Reminder (NEW DIAL-IN): Substrait Sync Meeting Wednesday

Weston Pace

unread,

Jun 22, 2022, 3:59:27 AM6/22/22

to Substrait

The bi-weekly Substrait sync meeting will be Wednesday, June 22nd, at 8AM PDT.

The meeting will now be hosted on Microsoft Teams instead of Google
Meet (thanks Ashvin).

Agenda: https://docs.google.com/document/d/1Afg93ojsVWdwo3rBO2Dtng8__RYqAy_zJMrnqhTQapc/edit?usp=sharing
________________________________________________________________________________

Microsoft Teams meeting

Join on your computer or mobile app

Click here to join the meeting

Or join by entering a meeting ID
Meeting ID: 214 363 280 62
Passcode: nhJBSU

Or call in (audio only)

+1 323-849-4874,,542953096# United States, Los Angeles

(866) 679-9995,,542953096# (Toll-free)

Phone Conference ID: 542 953 096#

Find a local number | Reset PIN

Learn More | Meeting options

________________________________________________________________________________

Aldrin

unread,

Jun 22, 2022, 1:06:31 PM6/22/22

to subs...@googlegroups.com

FYI, the meeting links didn't come through. I didn't attempt to join using only the meeting IDs and passcode, so not sure if they are sufficient or not.

Aldrin Montana

Computer Science PhD Student

UC Santa Cruz

--
You received this message because you are subscribed to the Google Groups "substrait" group.
To unsubscribe from this group and stop receiving emails from it, send an email to substrait+...@googlegroups.com.
To view this discussion on the web visit https://groups.google.com/d/msgid/substrait/CAE4AYb0rh98s6kffh7st5GO2jE-R9qc0MEpjLkZRXtL2yH-a1w%40mail.gmail.com.

Weston Pace

unread,

Jun 22, 2022, 1:30:11 PM6/22/22

to Substrait

Thanks. That was my fault. I didn't copy over the links when generating the reminder email. I will do so in the future.

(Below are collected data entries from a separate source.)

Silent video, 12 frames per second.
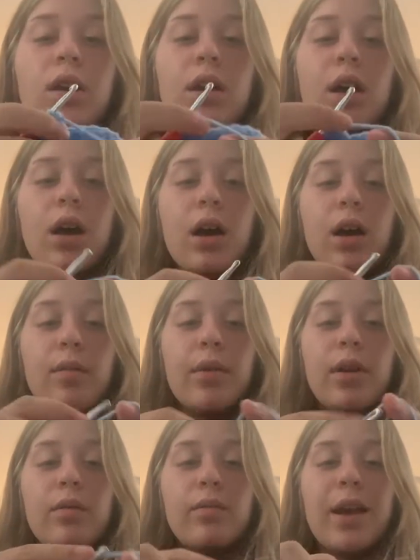By
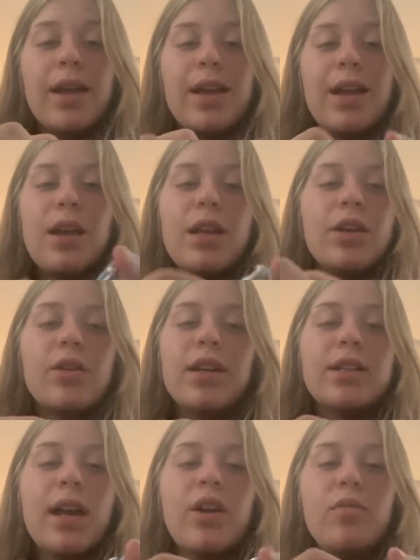an
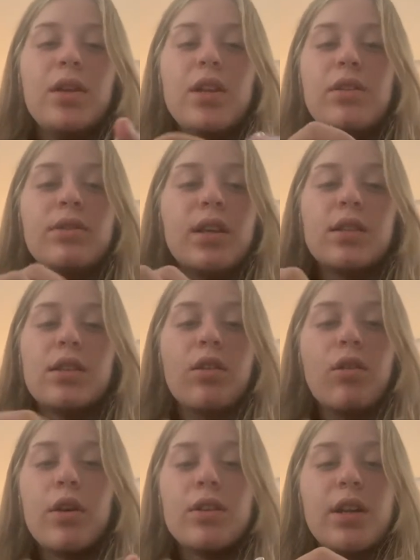increase, I don't mean using single
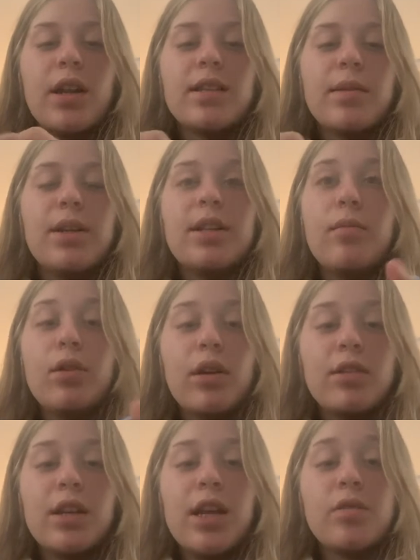crochets, I mean double
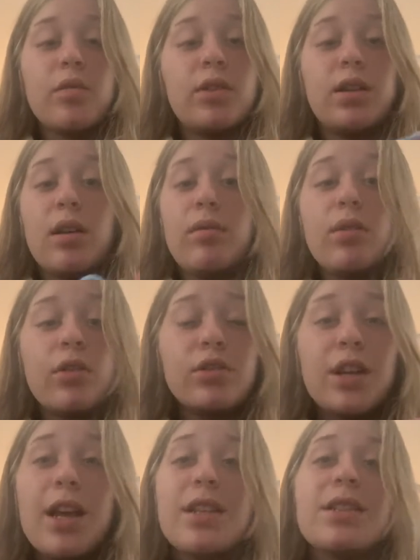crochets. We're using double
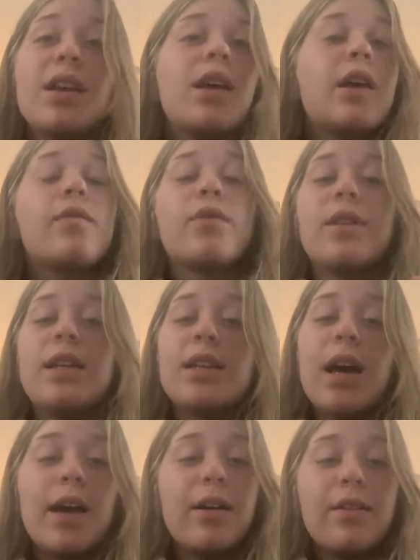crochets for the
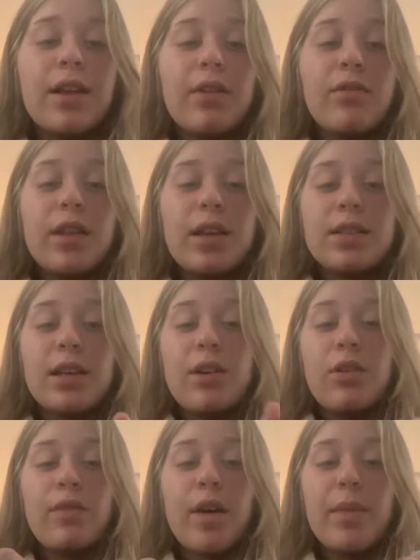entire thing of this. I don't
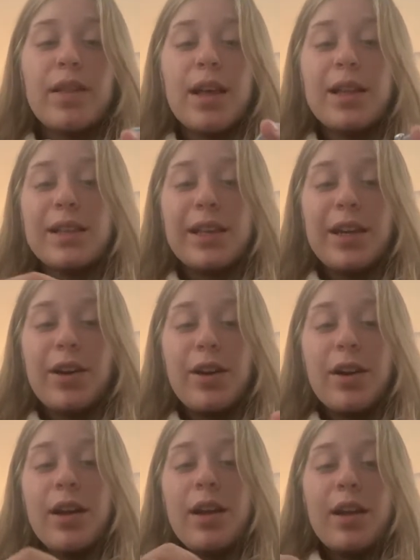know if I made that
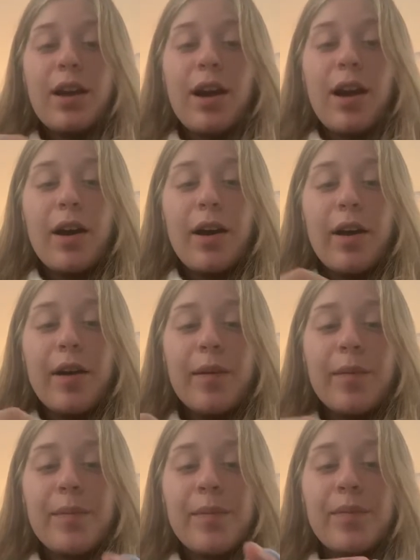clear.
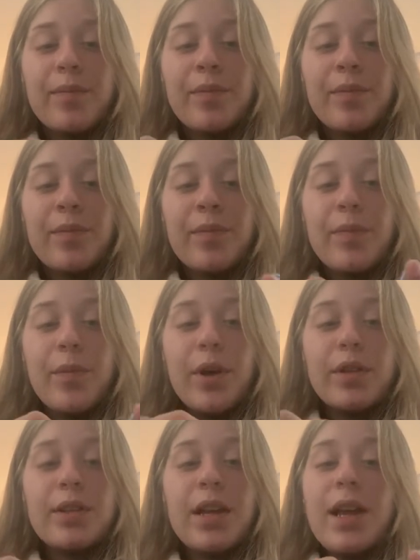
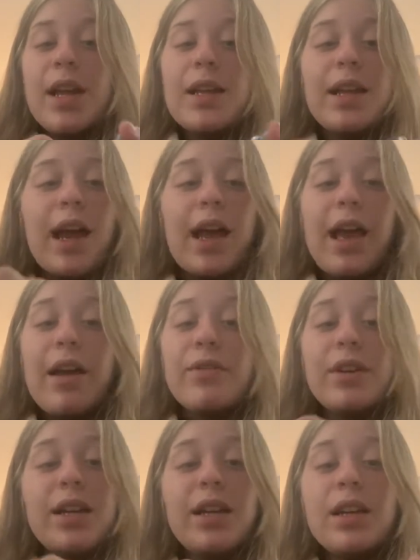But yeah,
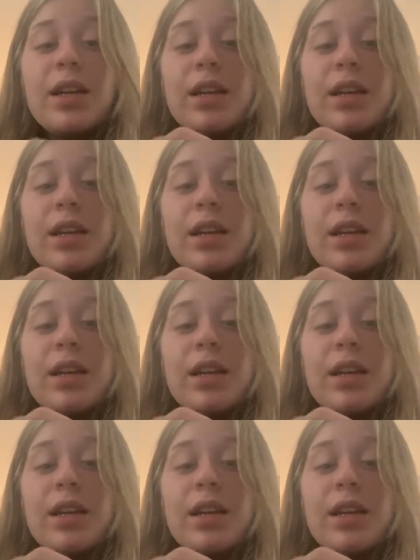every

The ID/password did work and we met today and talked mostly about function definitions / YAML files and a bit about integration test. I'll be drafting more detailed minutes to send out, hopefully this evening.

To view this discussion on the web visit https://groups.google.com/d/msgid/substrait/CAC-Ect_8QsCYPiXM4ScvOBPG0-sEuZtS6D3Xf%2BWizPFJf09vtg%40mail.gmail.com.

Weston Pace

unread,

Jun 24, 2022, 4:28:40 PM6/24/22

to Substrait

Notes from the meeting:

Regarding URIs
###############

Weston: When do we want to start narrowing down what URIs we use? Do
we want to use Github URIs or something simpler? Those should point
to the YAML file right? Do we want to start working on a way to solve
the YAML file composition problem (e.g. how do files refer to
extension types in other YAML files).

Weston: First, the URI question. People have been using the Github
link (to the YAML) for URIs. Is that what we want to keep using going
forwards? Is there a significant cost to change this later?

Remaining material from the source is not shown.